George Soros: Greek Default May Be 'Inevitable'

2011-07-12 17:54:31

Greece is heading for default, or at least a devaluation, and European Union (EU) leaders have to adopt a "plan B" to stem contagion to the rest of the bloc, billionaire investor George Soros said Tuesday.

"Greece is heading towards disorderly default and/or devaluation ... A Greek default may be inevitable but it need not be disorderly," he wrote in an editorial for the Financial Times.

"While some contagion ... will be unavoidable, the rest of the euro zone needs to be ringfenced. That means strengthening the euro zone, probably by wider use of Eurobonds and a euro zone deposit insurance scheme," he said.

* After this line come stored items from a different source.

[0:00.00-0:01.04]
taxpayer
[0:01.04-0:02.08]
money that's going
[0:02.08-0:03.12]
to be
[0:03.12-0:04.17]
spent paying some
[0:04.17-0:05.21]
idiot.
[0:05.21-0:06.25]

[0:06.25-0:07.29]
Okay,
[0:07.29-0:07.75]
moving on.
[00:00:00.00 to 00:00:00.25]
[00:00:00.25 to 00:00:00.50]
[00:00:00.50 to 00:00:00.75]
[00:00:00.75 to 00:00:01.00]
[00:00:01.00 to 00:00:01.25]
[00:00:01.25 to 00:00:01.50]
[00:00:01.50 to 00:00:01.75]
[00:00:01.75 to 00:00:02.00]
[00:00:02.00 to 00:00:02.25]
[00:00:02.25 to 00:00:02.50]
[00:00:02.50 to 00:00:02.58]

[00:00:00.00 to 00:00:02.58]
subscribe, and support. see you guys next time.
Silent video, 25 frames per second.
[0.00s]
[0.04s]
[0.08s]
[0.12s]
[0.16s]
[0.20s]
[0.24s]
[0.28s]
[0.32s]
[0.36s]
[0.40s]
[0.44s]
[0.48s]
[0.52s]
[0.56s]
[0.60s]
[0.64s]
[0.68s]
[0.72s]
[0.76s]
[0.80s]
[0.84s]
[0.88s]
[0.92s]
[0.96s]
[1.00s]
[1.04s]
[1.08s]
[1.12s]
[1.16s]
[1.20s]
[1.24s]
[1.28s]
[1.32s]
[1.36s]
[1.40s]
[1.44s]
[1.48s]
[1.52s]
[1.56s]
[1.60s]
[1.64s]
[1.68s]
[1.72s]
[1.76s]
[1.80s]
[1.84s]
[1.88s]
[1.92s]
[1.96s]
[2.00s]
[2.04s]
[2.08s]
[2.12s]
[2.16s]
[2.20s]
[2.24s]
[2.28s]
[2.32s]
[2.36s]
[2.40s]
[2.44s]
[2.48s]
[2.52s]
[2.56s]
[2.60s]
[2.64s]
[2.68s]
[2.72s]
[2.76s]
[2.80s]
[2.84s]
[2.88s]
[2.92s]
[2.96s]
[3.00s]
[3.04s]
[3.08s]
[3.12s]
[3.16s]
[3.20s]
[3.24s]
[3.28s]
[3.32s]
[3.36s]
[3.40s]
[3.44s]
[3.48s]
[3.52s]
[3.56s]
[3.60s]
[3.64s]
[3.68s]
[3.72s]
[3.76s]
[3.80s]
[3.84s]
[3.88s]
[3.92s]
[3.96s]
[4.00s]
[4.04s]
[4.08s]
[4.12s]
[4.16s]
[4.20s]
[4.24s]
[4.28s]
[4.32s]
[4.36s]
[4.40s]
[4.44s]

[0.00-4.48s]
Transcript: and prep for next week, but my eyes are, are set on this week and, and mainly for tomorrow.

He also reiterated his call for European policymakers to come up with a "plan B" to muster the political support needed to take such measures and said that Europe's elite had to "revert to the principles that guided the union's creation."

Soros, famous for making $1 billion by betting against the British pound in 1992, said in June that it was "probably inevitable" that a country would exit the euro without naming a specific country.

At a Monday meeting in Brussels, euro zone finance ministers stressed their determination to resist contagion by examining how to help Greece but declined to rule out the possibility of a selective default by the country.

Meanwhile Soros also said the European status quo has become untenable, yet it should still be possible to mobilize a “silent majority” in favor of further advance toward a united Europe,

Soros said the euro was from the start an incomplete currency, in the sense that it had a central bank but no treasury, and its architects thought, wrongly, that markets would correct their own excesses; hence they set up rules designed to stop only public-sector excesses.

The excesses, however, were mainly in the private sector, as interest-rate convergence generated economic divergence; lower rates in the weaker countries led to housing bubbles, while the strongest country, Germany, had to keep a tight rein to cope with reunification; and finance was compromised by the spread of risky financial instruments and unsound lending practices, Soros said.

As integration has turned into disintegration, Europe’s political establishment has turned from spearheading further unification to defending the status quo, he said.